Collected data

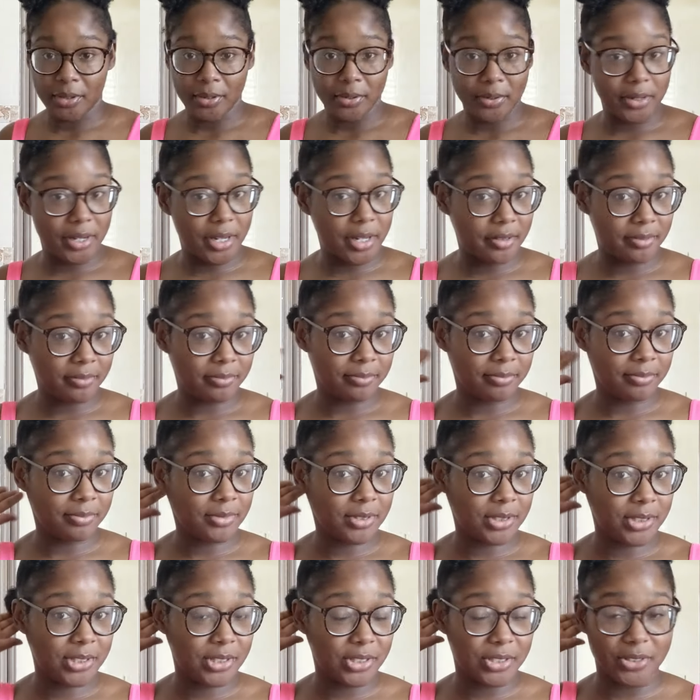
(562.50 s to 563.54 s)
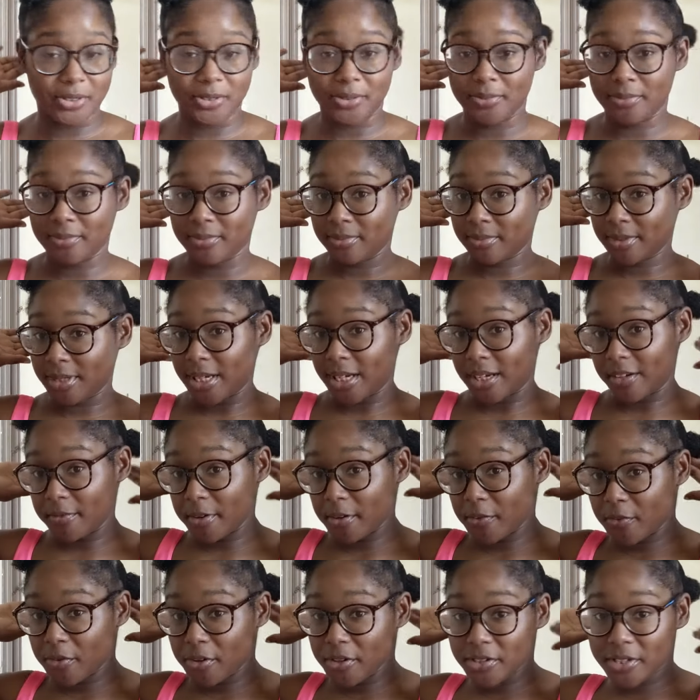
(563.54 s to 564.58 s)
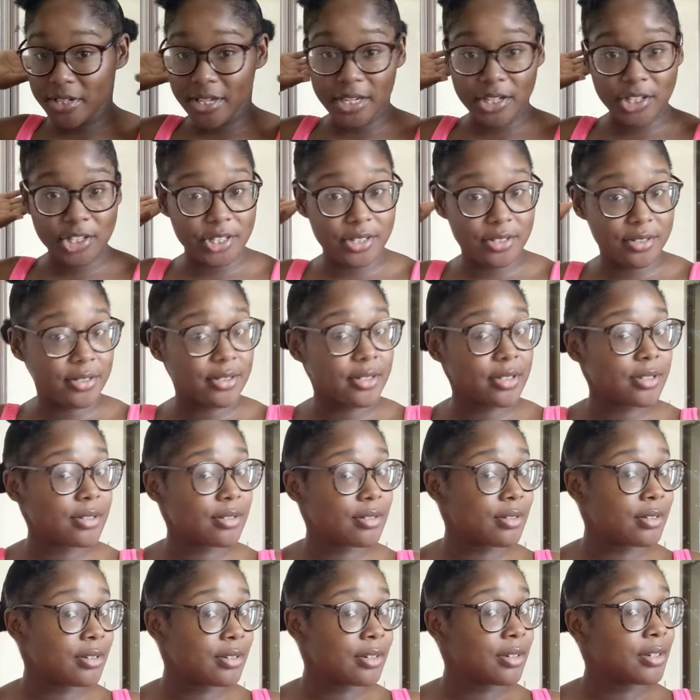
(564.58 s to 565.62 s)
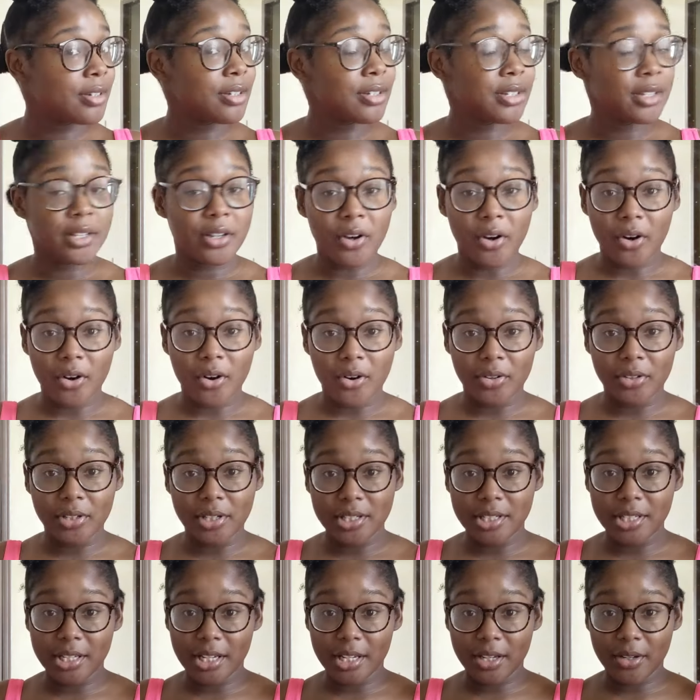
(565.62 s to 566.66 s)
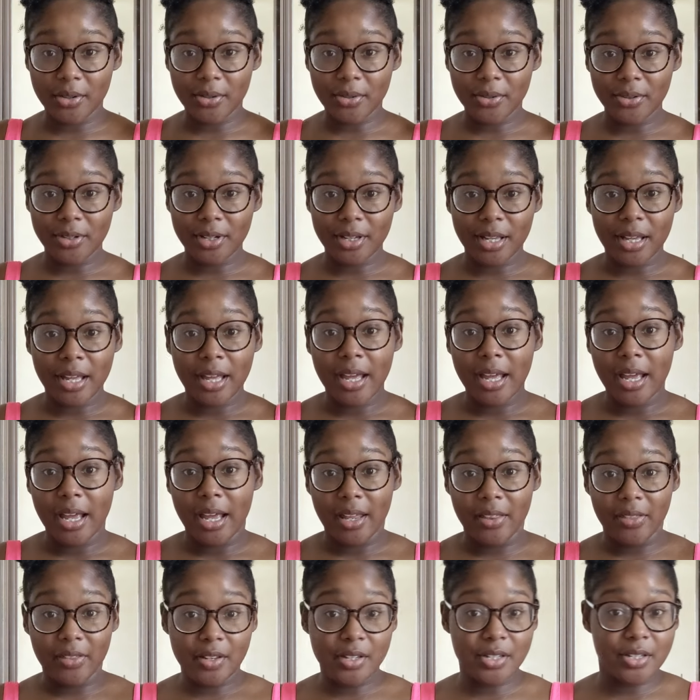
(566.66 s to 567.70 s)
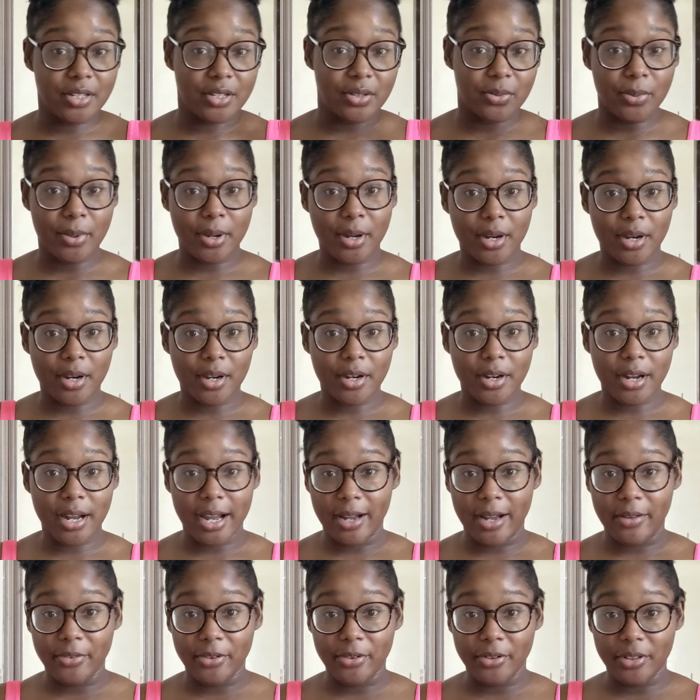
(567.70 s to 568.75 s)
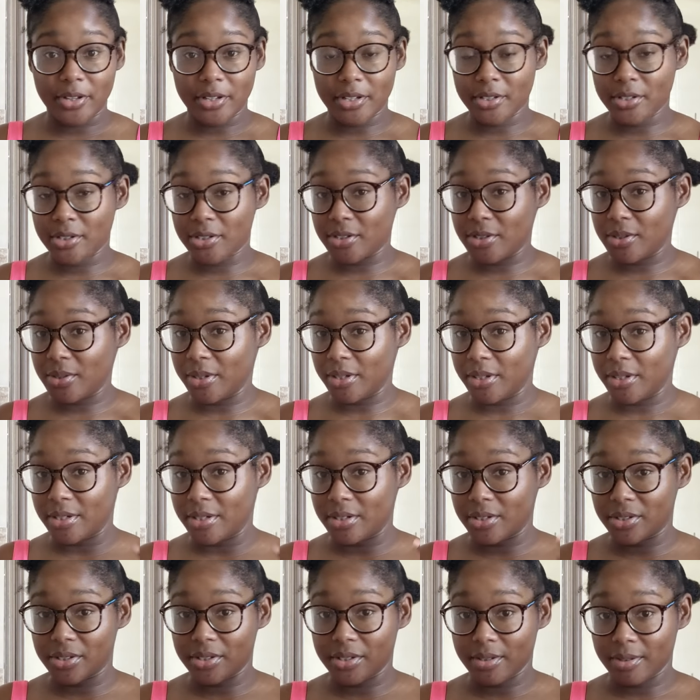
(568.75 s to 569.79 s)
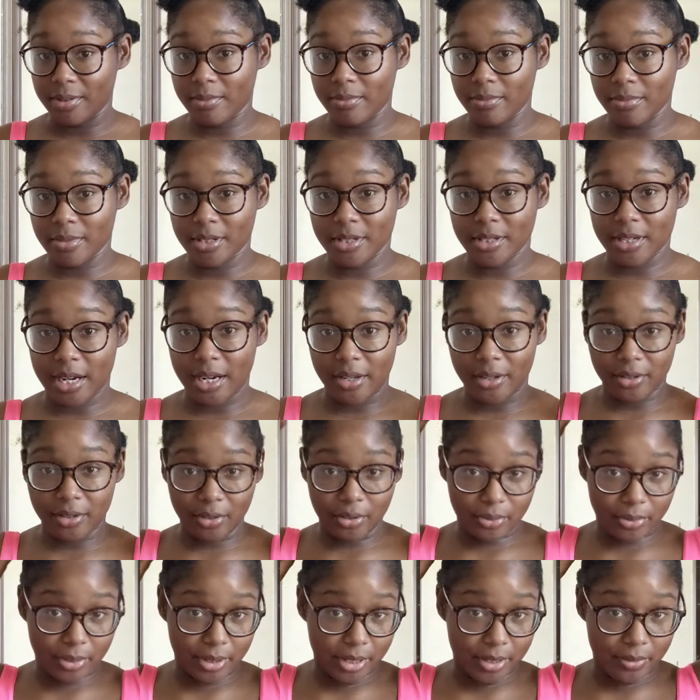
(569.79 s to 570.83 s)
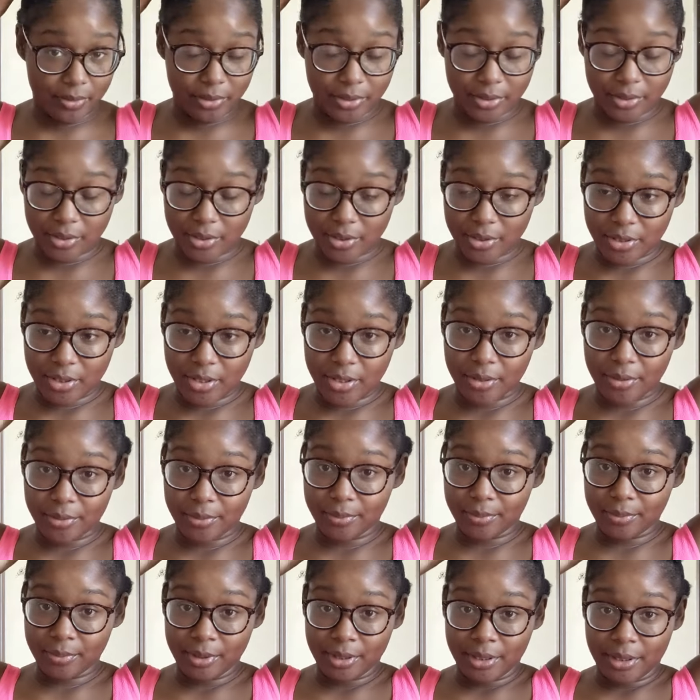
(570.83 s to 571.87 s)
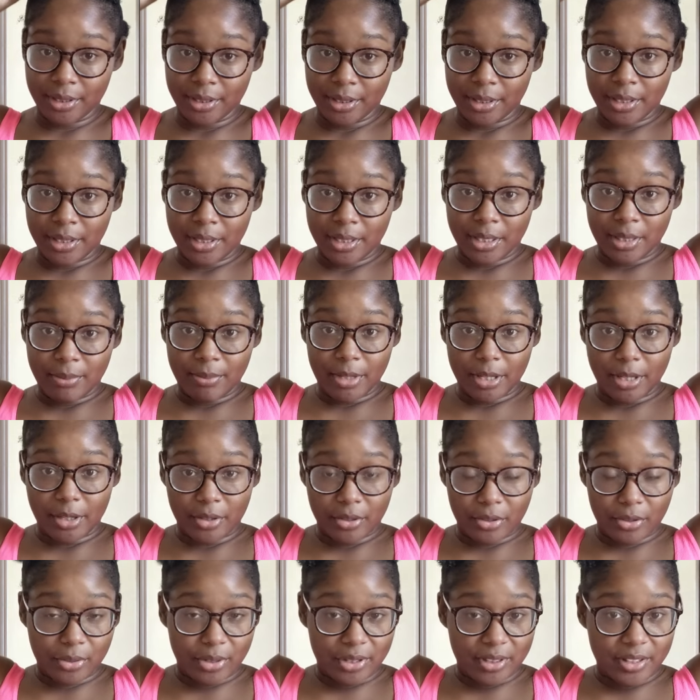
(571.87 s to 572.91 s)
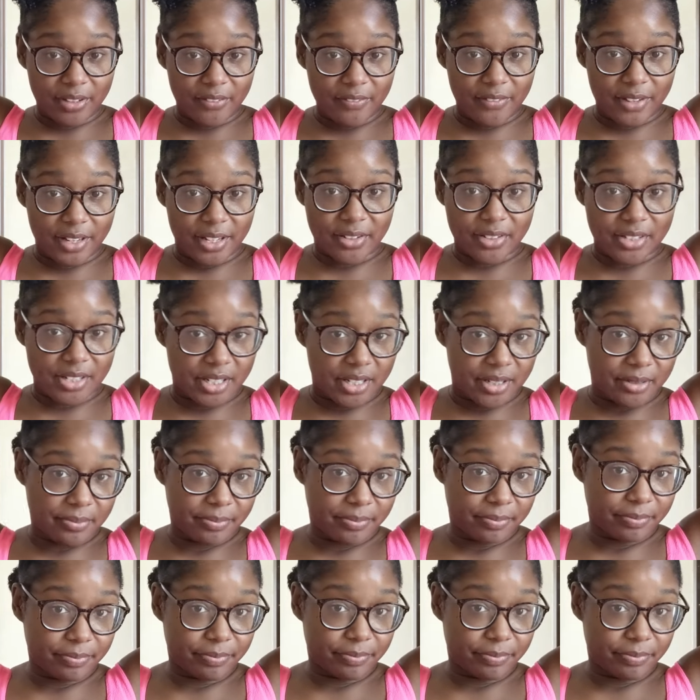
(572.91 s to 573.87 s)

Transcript: Okay, so I have my 4 sections all detangled, and this is where after this you can just style and do whatever. So I'm not going to do anything fancy.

▶ **YOUR INSTRUCTIONS**: Would you write out each entry word for word and omit the images?

▶ **RESULT BELOW**:
(562.50 s to 563.54 s)
(563.54 s to 564.58 s)
(564.58 s to 565.62 s)
(565.62 s to 566.66 s)
(566.66 s to 567.70 s)
(567.70 s to 568.75 s)
(568.75 s to 569.79 s)
(569.79 s to 570.83 s)
(570.83 s to 571.87 s)
(571.87 s to 572.91 s)
(572.91 s to 573.87 s)

Transcript: Okay, so I have my 4 sections all detangled, and this is where after this you can just style and do whatever. So I'm not going to do anything fancy.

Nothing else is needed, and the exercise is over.